I am trying to calculate something similar to a weighted matrix inner product in Fortran. The current script that I am using for calculating the inner product is as follows

! --> In
real(kind=8), intent(in), dimension(ni, nj, nk, nVar) :: U1, U2
real(kind=8), intent(in), dimension(ni, nj, nk) :: intW

! --> Out
real(kind=8), intent(out) :: innerProd

! --> Local
integer :: ni, nj, nk, nVar, iVar

! --> Computing inner product
do iVar = 1, nVar
    innerProd = innerProd + sum(U1(:,:,:,iVar)*U2(:,:,:,iVar)*intW)
enddo

But I found that the above script that I am currently using is not very efficient. The same operation can be performed in Python using NumPy as follows,

import numpy as np 
import os

# --> Preventing numpy from multi-threading
os.environ['OPENBLAS_NUM_THREADS'] = '1'
os.environ['MKL_NUM_THREADS'] = '1'   

innerProd = 0

# --> Toy matrices
U1 = np.random.random((ni,nj,nk,nVar))
U2 = np.random.random((ni,nj,nk,nVar))
intW = np.random.random((ni,nj,nk))

# --> Reshaping 
U1 = np.reshape(np.ravel(U1), (ni*nj*nk, nVar))
U2 = np.reshape(np.ravel(U1), (ni*nj*nk, nVar))
intW = np.reshape(np.ravel(intW), (ni*nj*nk))

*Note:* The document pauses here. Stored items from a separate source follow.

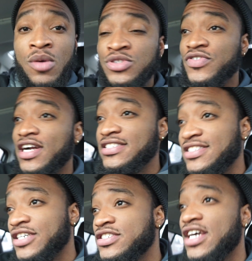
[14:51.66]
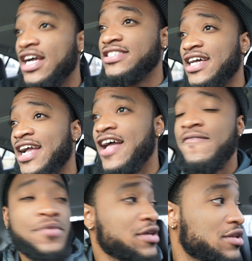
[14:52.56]
almost forgot to tell you guys, I
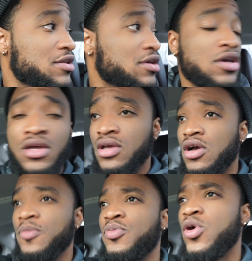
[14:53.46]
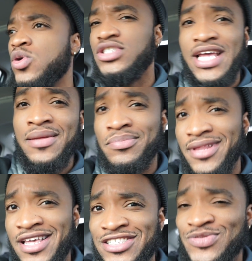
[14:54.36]
have been approached and
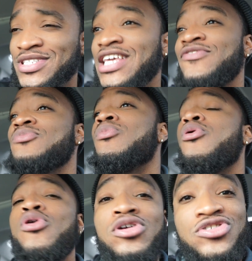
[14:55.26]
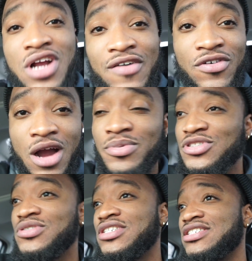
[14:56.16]
blessed with even more travel
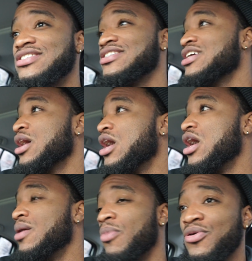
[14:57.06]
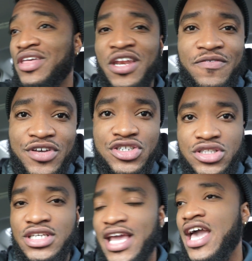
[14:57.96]
opportunities, both
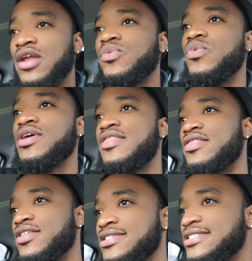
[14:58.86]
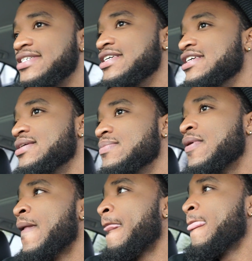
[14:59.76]
individually and with the
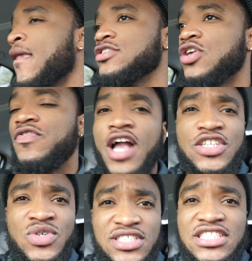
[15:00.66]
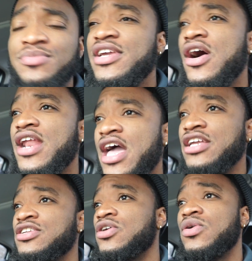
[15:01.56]
team. So if you guys want to see me out
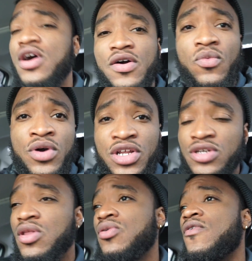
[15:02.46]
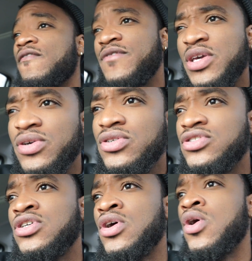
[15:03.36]
at, you know, one of your local
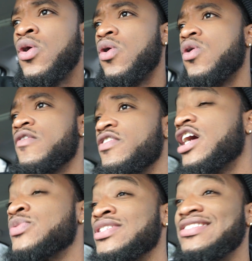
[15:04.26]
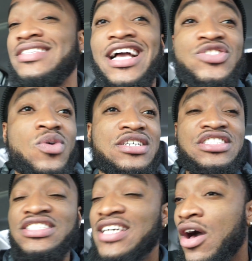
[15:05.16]
fields, or if you guys want to see
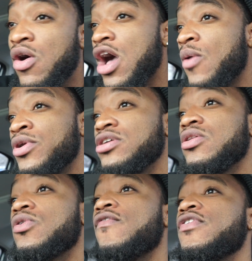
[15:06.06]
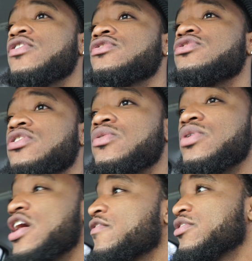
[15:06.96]
SYG out at one of your local fields, you know,
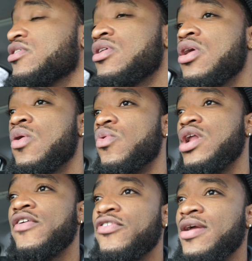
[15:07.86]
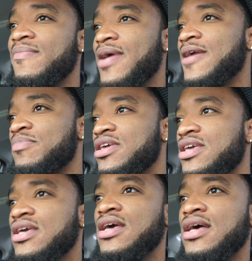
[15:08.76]
whatever it may be,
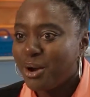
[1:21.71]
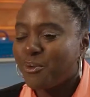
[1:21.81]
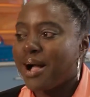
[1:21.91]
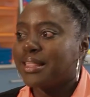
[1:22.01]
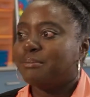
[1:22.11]

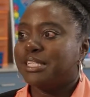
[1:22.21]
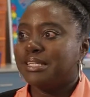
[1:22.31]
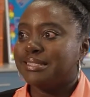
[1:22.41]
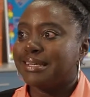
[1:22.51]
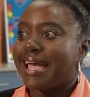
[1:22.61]
while I'm
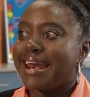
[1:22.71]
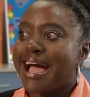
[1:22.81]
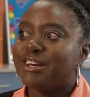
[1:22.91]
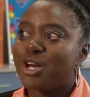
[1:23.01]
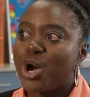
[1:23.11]
teaching, and
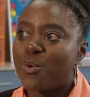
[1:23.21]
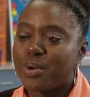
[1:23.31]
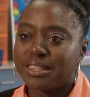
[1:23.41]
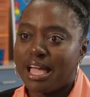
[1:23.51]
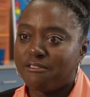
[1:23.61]
I know
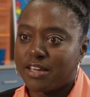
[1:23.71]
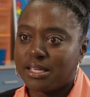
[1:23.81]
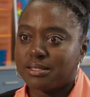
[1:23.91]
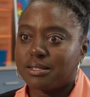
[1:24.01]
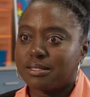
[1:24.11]
what that
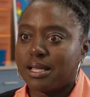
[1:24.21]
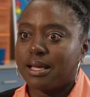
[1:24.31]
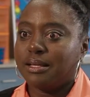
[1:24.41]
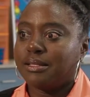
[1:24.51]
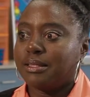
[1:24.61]
face looks
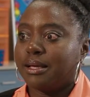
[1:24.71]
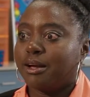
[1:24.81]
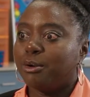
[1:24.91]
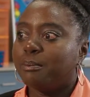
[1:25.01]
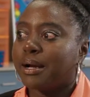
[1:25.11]
like,
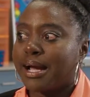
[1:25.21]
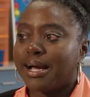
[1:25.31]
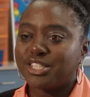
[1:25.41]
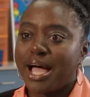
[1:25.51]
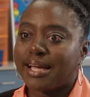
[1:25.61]
oh my
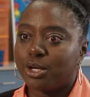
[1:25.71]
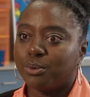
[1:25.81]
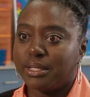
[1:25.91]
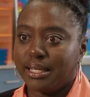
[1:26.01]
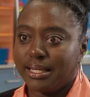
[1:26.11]
gosh, I
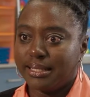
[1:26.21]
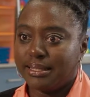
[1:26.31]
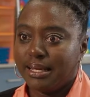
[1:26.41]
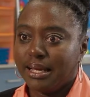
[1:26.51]
don't get it.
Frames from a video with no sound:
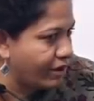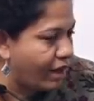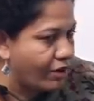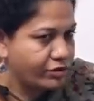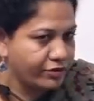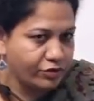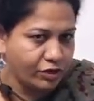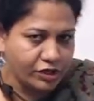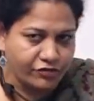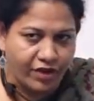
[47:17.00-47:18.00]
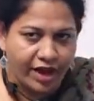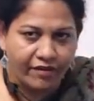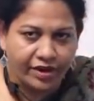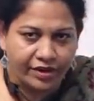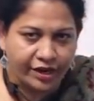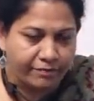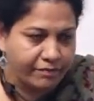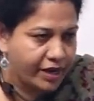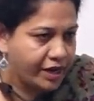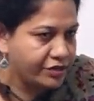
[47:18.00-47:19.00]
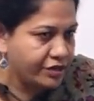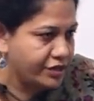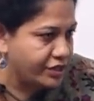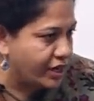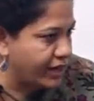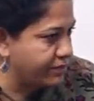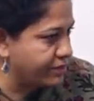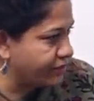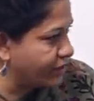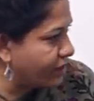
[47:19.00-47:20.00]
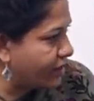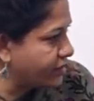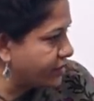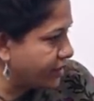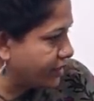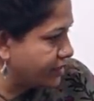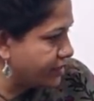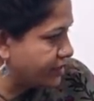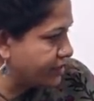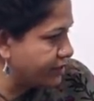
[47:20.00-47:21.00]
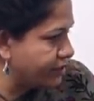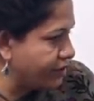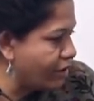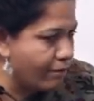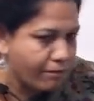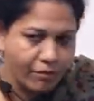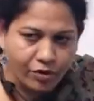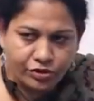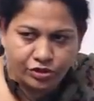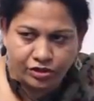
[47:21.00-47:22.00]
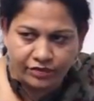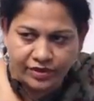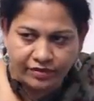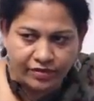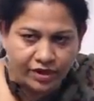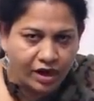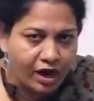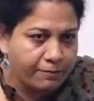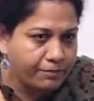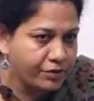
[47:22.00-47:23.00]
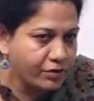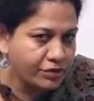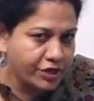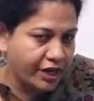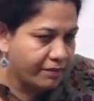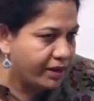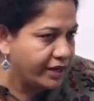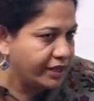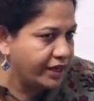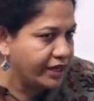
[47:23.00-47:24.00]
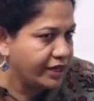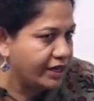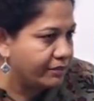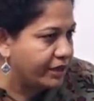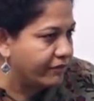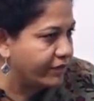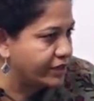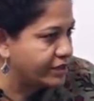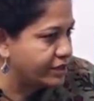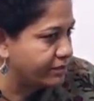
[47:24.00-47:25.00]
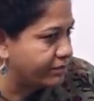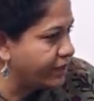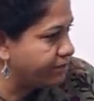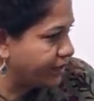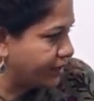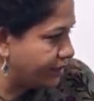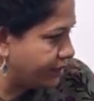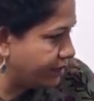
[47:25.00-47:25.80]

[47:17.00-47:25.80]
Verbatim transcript: Out of those 500 major tribes of the continent, most of them were uprooted by the incoming Western people.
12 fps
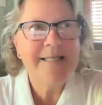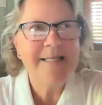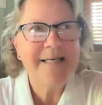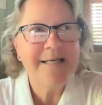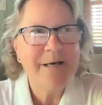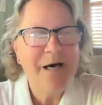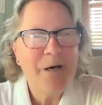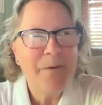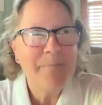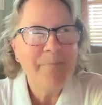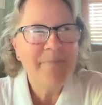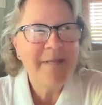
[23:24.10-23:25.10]
the
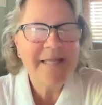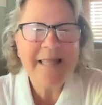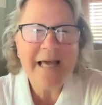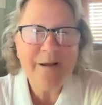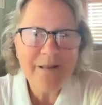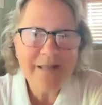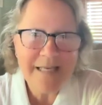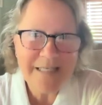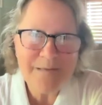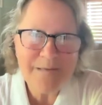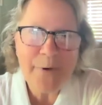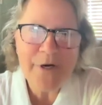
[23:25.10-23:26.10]
um that that's
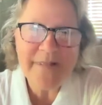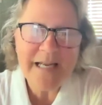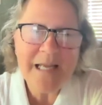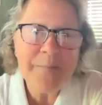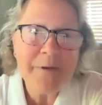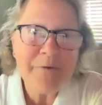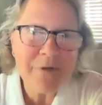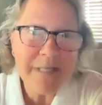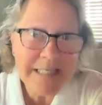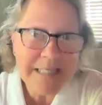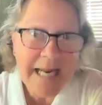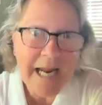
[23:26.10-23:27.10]
the part that can be really
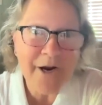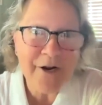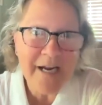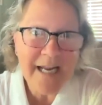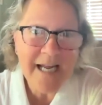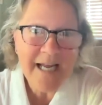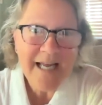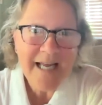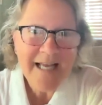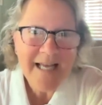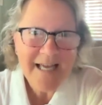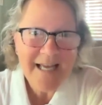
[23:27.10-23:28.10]
scary.
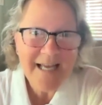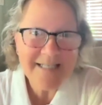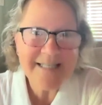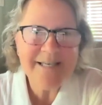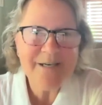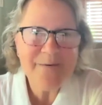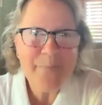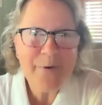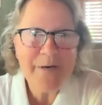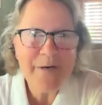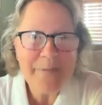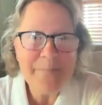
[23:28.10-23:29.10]
It's the
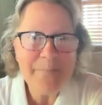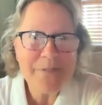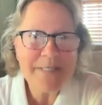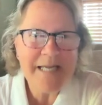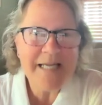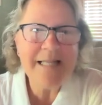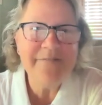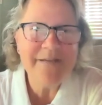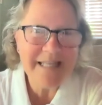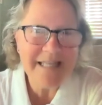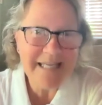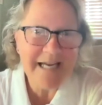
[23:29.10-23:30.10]
part people say
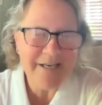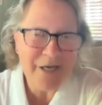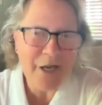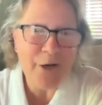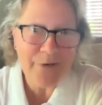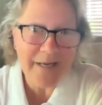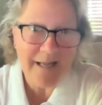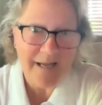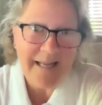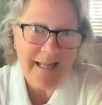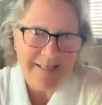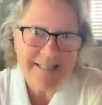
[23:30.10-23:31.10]
living in the unknown. I, I
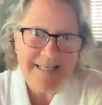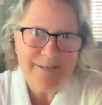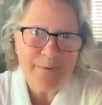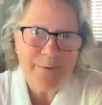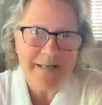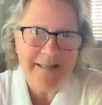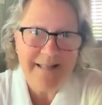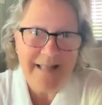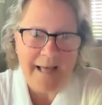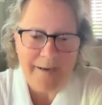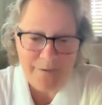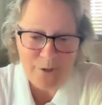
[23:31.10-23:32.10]
guess that's what it,
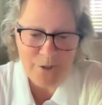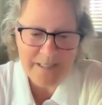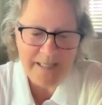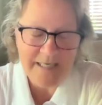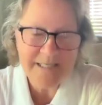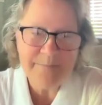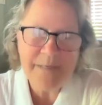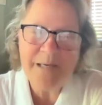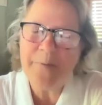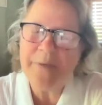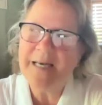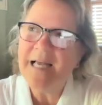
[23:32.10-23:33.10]
that looked like to me.
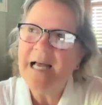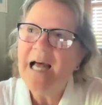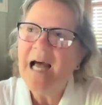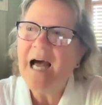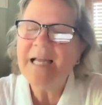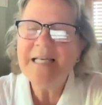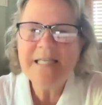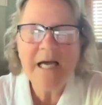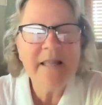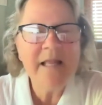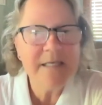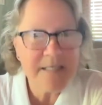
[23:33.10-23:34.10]
But I had
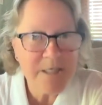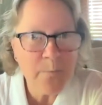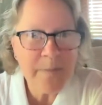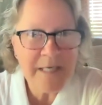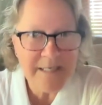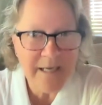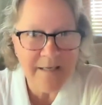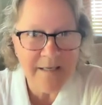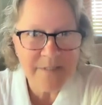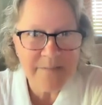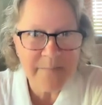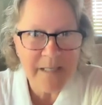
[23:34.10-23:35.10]
done that so many
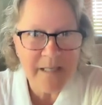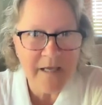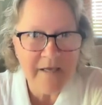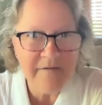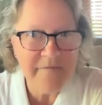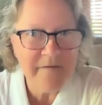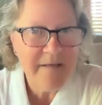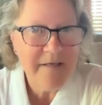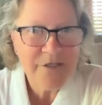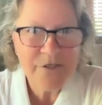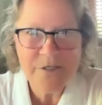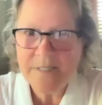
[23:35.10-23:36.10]
times in my life,
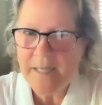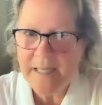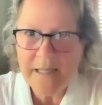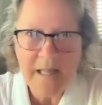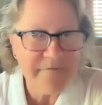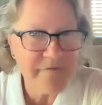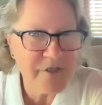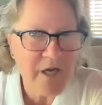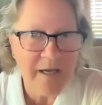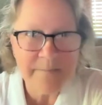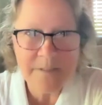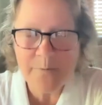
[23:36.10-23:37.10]
just like left
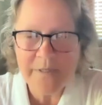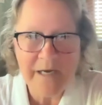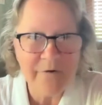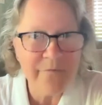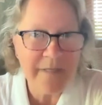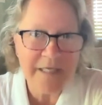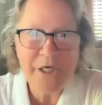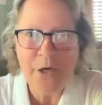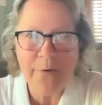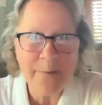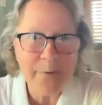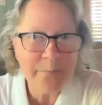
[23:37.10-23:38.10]
jobs without really
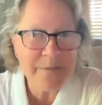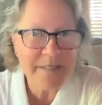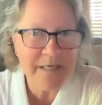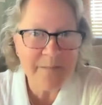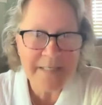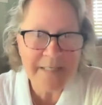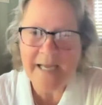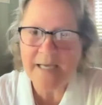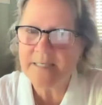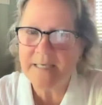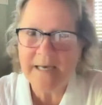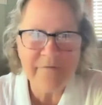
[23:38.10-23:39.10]
knowing what was going to be
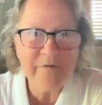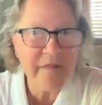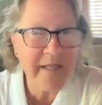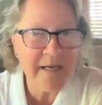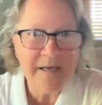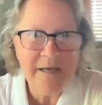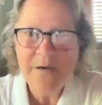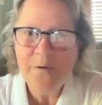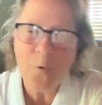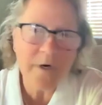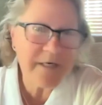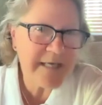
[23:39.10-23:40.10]
next, and everything
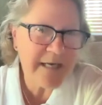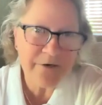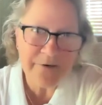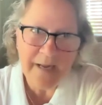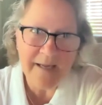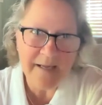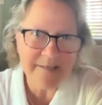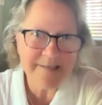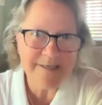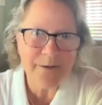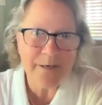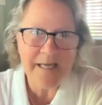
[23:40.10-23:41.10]
worked out okay.
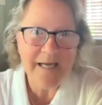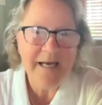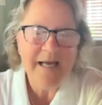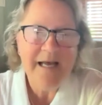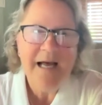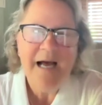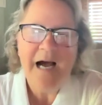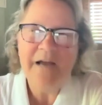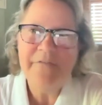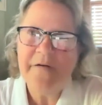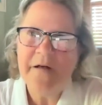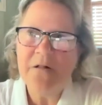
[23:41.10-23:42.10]
So I, I
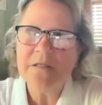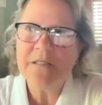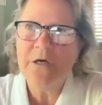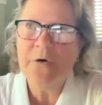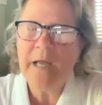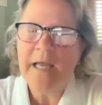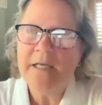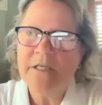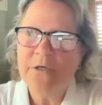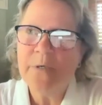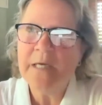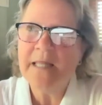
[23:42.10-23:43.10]
felt okay
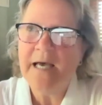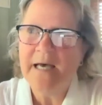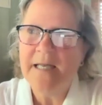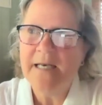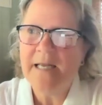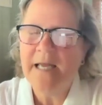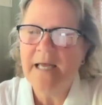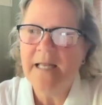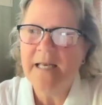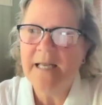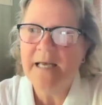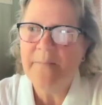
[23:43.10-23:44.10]
doing that,
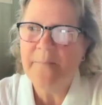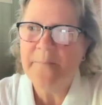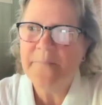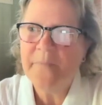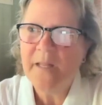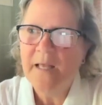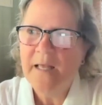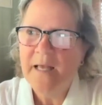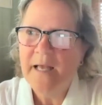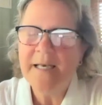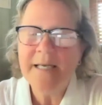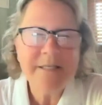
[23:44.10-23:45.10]
and um,
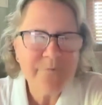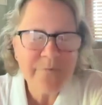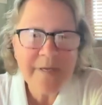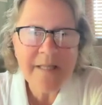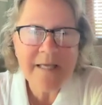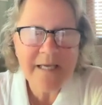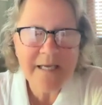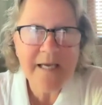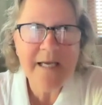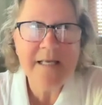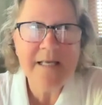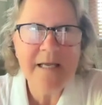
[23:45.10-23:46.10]
and it's really
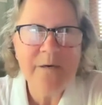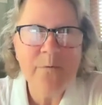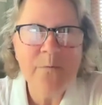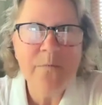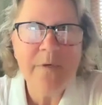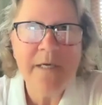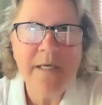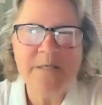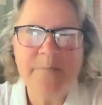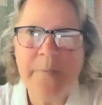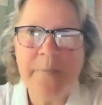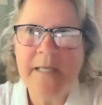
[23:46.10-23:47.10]
it it it's
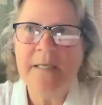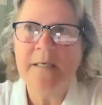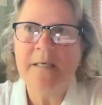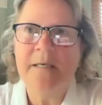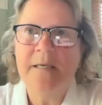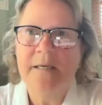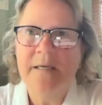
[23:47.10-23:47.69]
been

# --> Calculating inner product
for iVar in range(nVar):
    innerProd = innerProd + np.dot(U1[:, iVar], U2[:, iVar]*intW)

The second method using Numpy seems to be far more faster than the method using Fortran. For a specific case of ni = nj = nk = nVar = 130, the time taken by the two methods are as follows

 fortran_time = 25.8641 s
 numpy_time = 6.8924 s

I tried improving my Fortran code with ddot from BLAS as follows,

do iVar = 1, nVar
    do k = 1, nk
        do j = 1, nj
            innerProd = innerProd + ddot(ni, U1(:,j,k,iVar), 1, U2(:,j,k,iVar)*intW(:,j,k), 1)
        enddo
    enddo
enddo

But there was no considerable improvement in time. The time taken by the above method for the case of ni = nj = nk = nVar = 130 is ~24s. (I forgot to mention that I compiled the Fortran code with '-O2' option for optimizing the performance).

Unfortunately, there is no BLAS function for element-wise matrix multiplication in Fortran. And I don't want to use reshape in Fortran because unlike python reshaping in Fortran will lead to copying my array to a new array leading to more RAM usage.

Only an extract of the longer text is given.